* _DESCRIPTION OF THE TASK_:
Give the listing back in full, exactly as written, with the pictures removed.
*** MATERIAL SUPPLIED ***
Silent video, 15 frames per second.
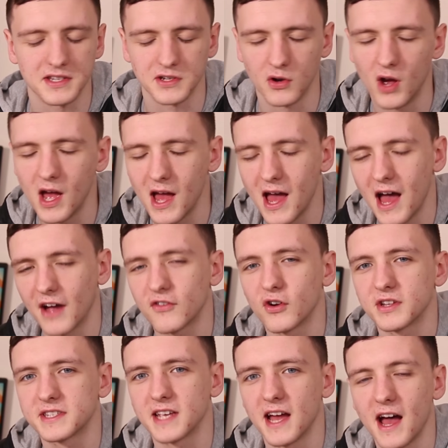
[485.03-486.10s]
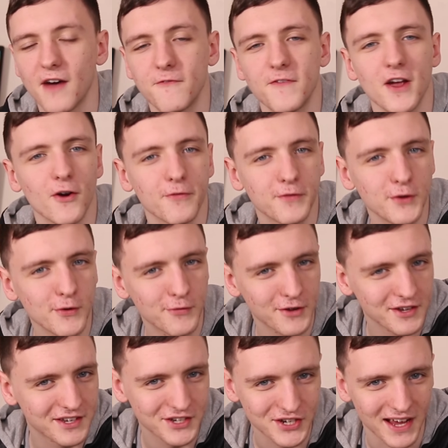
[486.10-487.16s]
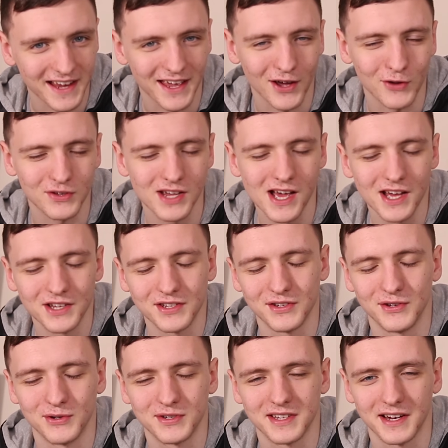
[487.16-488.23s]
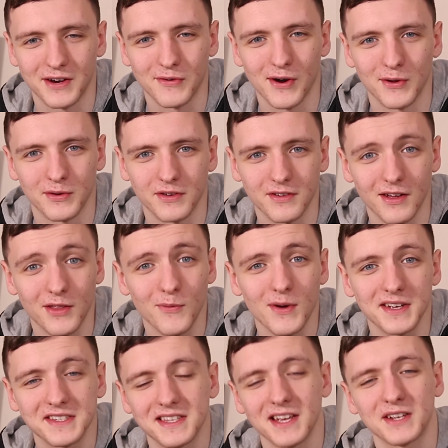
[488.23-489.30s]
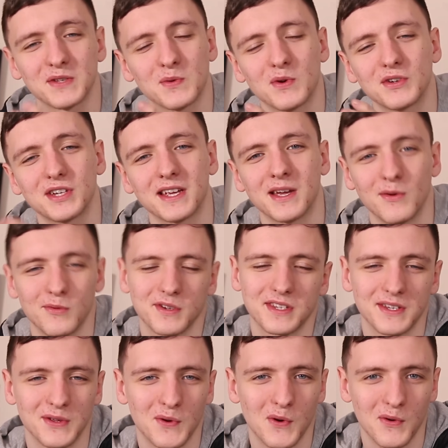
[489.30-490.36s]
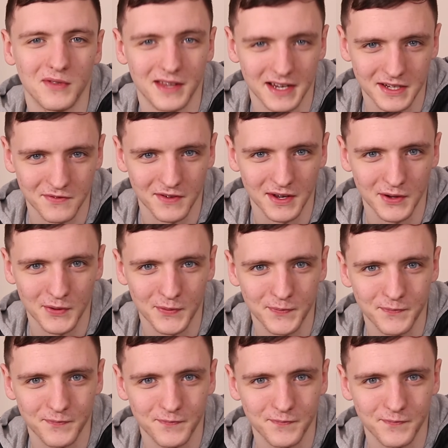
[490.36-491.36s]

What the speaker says: So I've got a fair few for you to check out, so do stick around. Otherwise, thanks for watching, and we'll see you all in the next video.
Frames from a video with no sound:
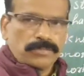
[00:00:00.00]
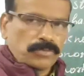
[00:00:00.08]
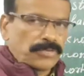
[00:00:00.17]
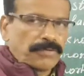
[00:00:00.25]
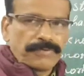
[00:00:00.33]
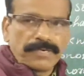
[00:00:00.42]

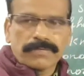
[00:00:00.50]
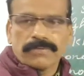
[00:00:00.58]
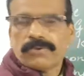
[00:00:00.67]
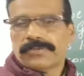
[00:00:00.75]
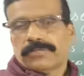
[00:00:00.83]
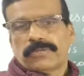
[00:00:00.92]
Today we are
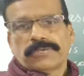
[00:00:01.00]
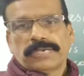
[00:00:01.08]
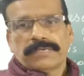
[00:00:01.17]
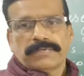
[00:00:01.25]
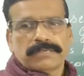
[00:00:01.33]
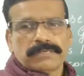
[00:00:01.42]
going to
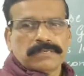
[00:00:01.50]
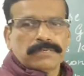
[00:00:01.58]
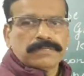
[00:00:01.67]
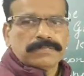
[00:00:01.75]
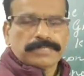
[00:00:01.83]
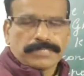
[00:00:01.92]

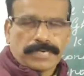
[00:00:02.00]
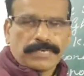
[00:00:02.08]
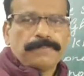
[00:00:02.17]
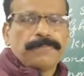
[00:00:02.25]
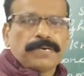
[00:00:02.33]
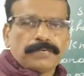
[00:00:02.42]
learn the
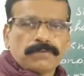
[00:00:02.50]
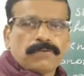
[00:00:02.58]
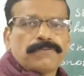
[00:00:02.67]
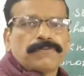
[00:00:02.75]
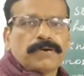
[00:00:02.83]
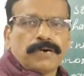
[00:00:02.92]
second part
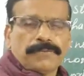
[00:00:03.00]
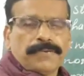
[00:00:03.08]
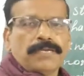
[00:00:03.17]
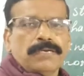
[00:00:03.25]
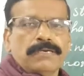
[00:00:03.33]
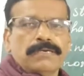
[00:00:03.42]
of
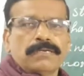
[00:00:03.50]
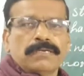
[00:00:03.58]
Africa.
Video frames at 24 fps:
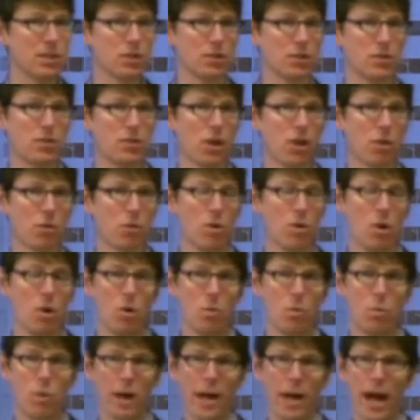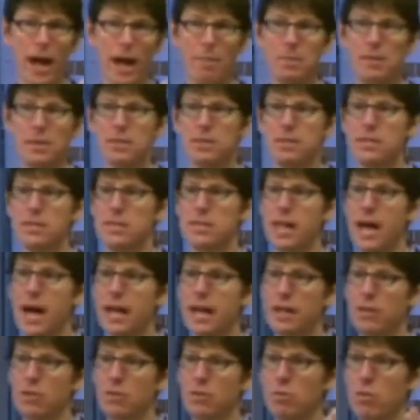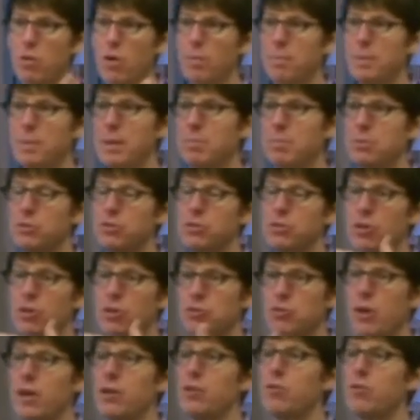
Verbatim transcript: And so what happens is that in the law, people start trying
***
* _PROBLEM SOLUTION_:
Silent video, 15 frames per second.
[485.03-486.10s]
[486.10-487.16s]
[487.16-488.23s]
[488.23-489.30s]
[489.30-490.36s]
[490.36-491.36s]

What the speaker says: So I've got a fair few for you to check out, so do stick around. Otherwise, thanks for watching, and we'll see you all in the next video.
Frames from a video with no sound:
[00:00:00.00]
[00:00:00.08]
[00:00:00.17]
[00:00:00.25]
[00:00:00.33]
[00:00:00.42]

[00:00:00.50]
[00:00:00.58]
[00:00:00.67]
[00:00:00.75]
[00:00:00.83]
[00:00:00.92]
Today we are
[00:00:01.00]
[00:00:01.08]
[00:00:01.17]
[00:00:01.25]
[00:00:01.33]
[00:00:01.42]
going to
[00:00:01.50]
[00:00:01.58]
[00:00:01.67]
[00:00:01.75]
[00:00:01.83]
[00:00:01.92]

[00:00:02.00]
[00:00:02.08]
[00:00:02.17]
[00:00:02.25]
[00:00:02.33]
[00:00:02.42]
learn the
[00:00:02.50]
[00:00:02.58]
[00:00:02.67]
[00:00:02.75]
[00:00:02.83]
[00:00:02.92]
second part
[00:00:03.00]
[00:00:03.08]
[00:00:03.17]
[00:00:03.25]
[00:00:03.33]
[00:00:03.42]
of
[00:00:03.50]
[00:00:03.58]
Africa.
Video frames at 24 fps:
Verbatim transcript: And so what happens is that in the law, people start trying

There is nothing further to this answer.